[Opening Supplied information section]

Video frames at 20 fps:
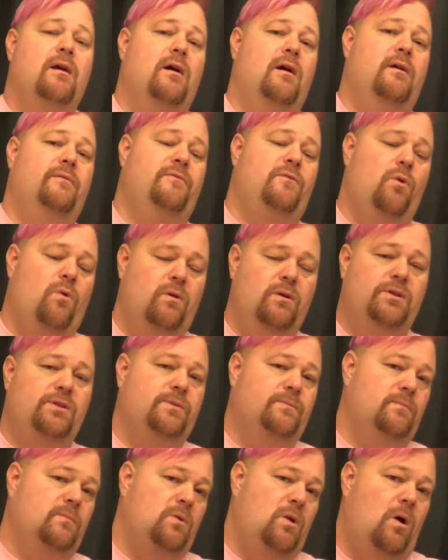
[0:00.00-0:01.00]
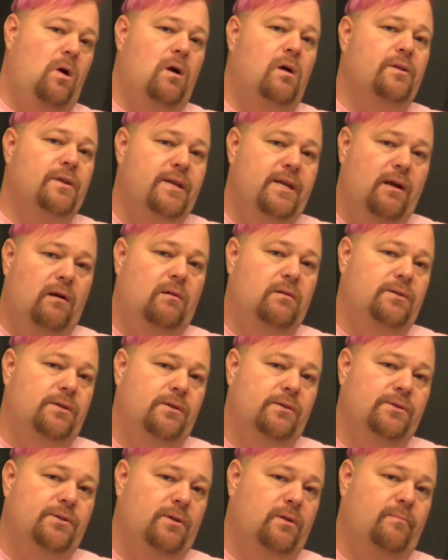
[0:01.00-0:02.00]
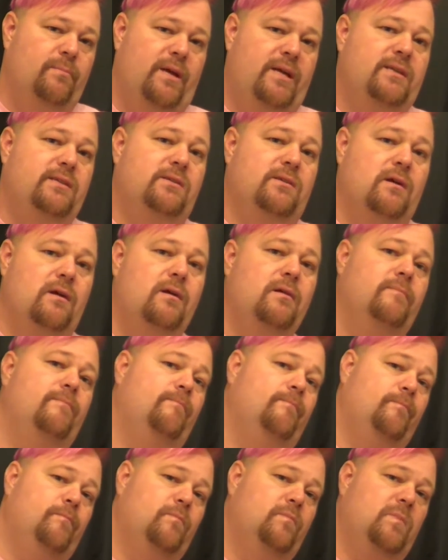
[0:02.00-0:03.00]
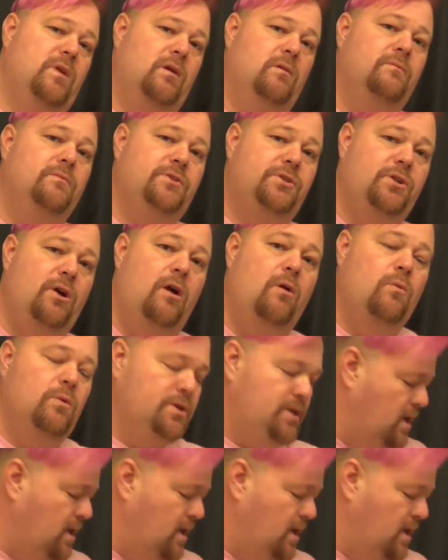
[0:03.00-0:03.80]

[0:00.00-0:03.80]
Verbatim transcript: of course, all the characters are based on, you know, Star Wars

[Closing Supplied information section]
[Opening Supplied information section]

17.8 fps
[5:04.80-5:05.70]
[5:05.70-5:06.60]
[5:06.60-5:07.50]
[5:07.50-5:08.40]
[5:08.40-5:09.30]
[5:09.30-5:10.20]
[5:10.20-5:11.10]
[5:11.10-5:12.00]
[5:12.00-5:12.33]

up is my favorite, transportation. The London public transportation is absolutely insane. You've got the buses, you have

[Closing Supplied information section]
[Opening Supplied information section]

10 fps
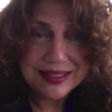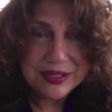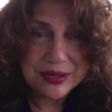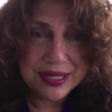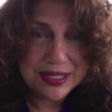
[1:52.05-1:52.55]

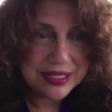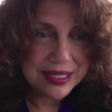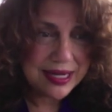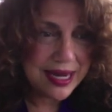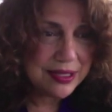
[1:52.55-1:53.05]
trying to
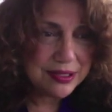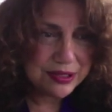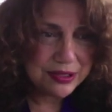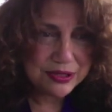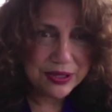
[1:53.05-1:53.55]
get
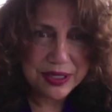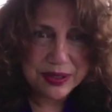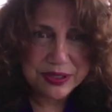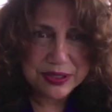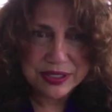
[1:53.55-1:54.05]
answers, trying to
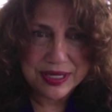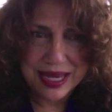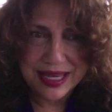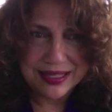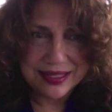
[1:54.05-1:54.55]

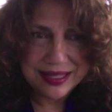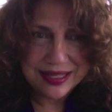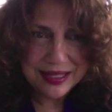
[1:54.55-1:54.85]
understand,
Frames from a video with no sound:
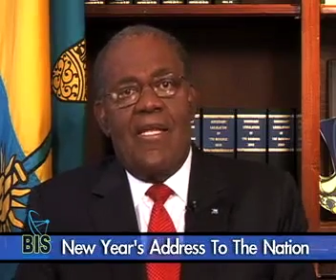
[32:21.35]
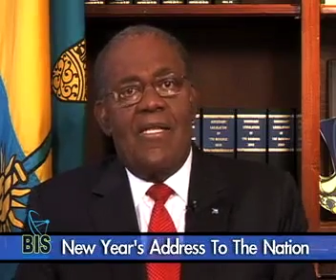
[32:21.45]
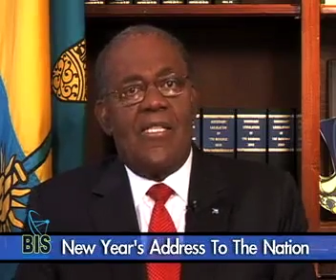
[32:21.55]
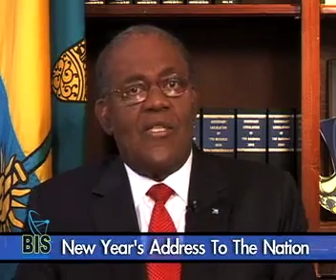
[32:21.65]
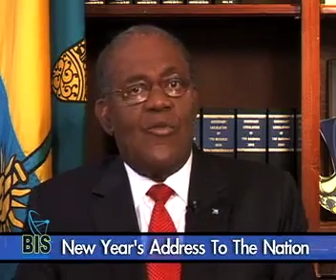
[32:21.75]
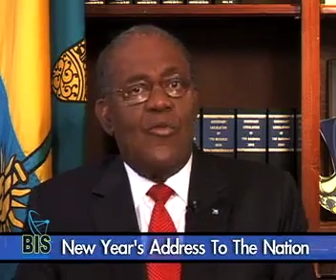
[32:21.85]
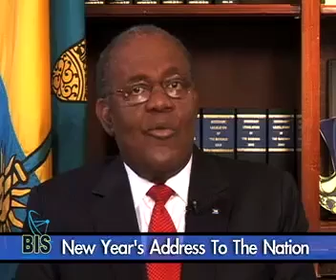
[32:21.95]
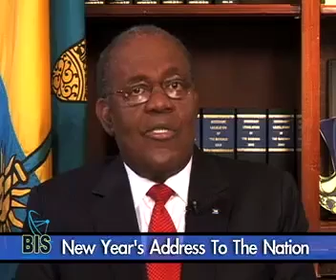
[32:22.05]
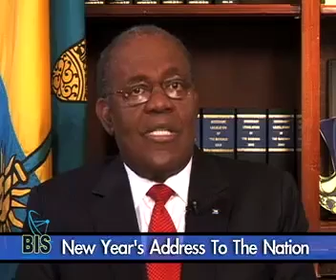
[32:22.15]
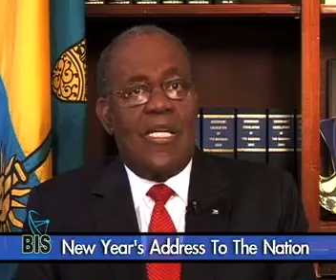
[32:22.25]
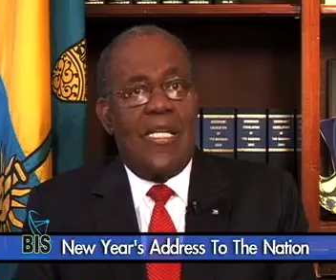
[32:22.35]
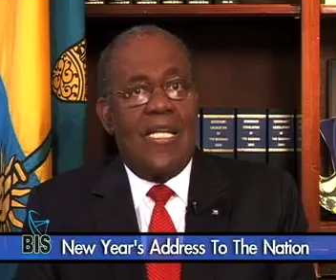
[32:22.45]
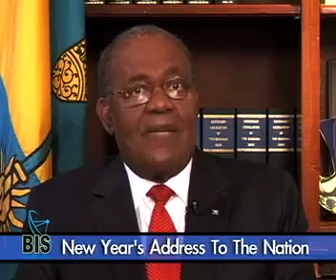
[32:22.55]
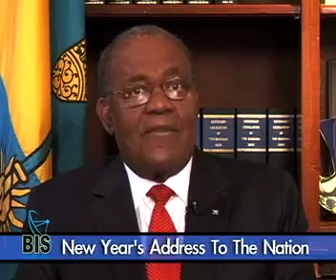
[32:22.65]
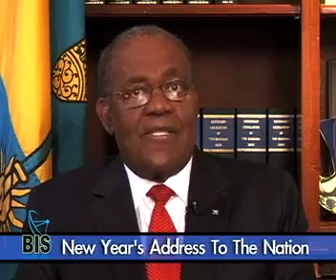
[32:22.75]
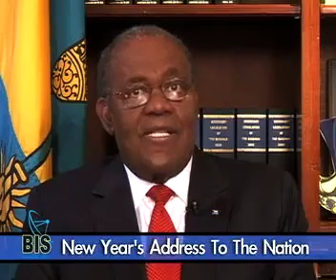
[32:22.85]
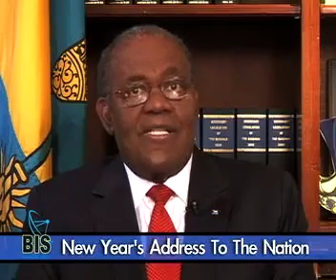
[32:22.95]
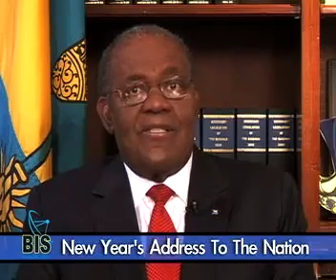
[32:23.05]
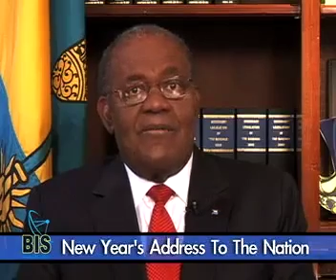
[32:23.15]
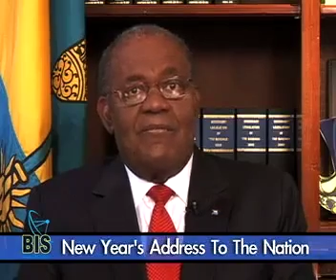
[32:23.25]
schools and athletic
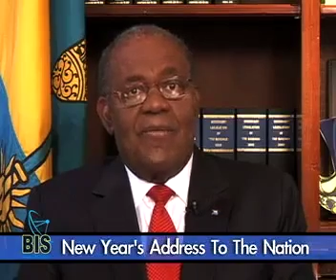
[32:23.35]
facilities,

[Closing Supplied information section]

### Problem to work on
I would like the exact lines from the data above, starting with the one that holds "Video frames at" and going on through the one that holds "Verbatim transcript: of", without the pictures.

### Solution to the exercise
Video frames at 20 fps:
[0:00.00-0:01.00]
[0:01.00-0:02.00]
[0:02.00-0:03.00]
[0:03.00-0:03.80]

[0:00.00-0:03.80]
Verbatim transcript: of course, all the characters are based on, you know, Star Wars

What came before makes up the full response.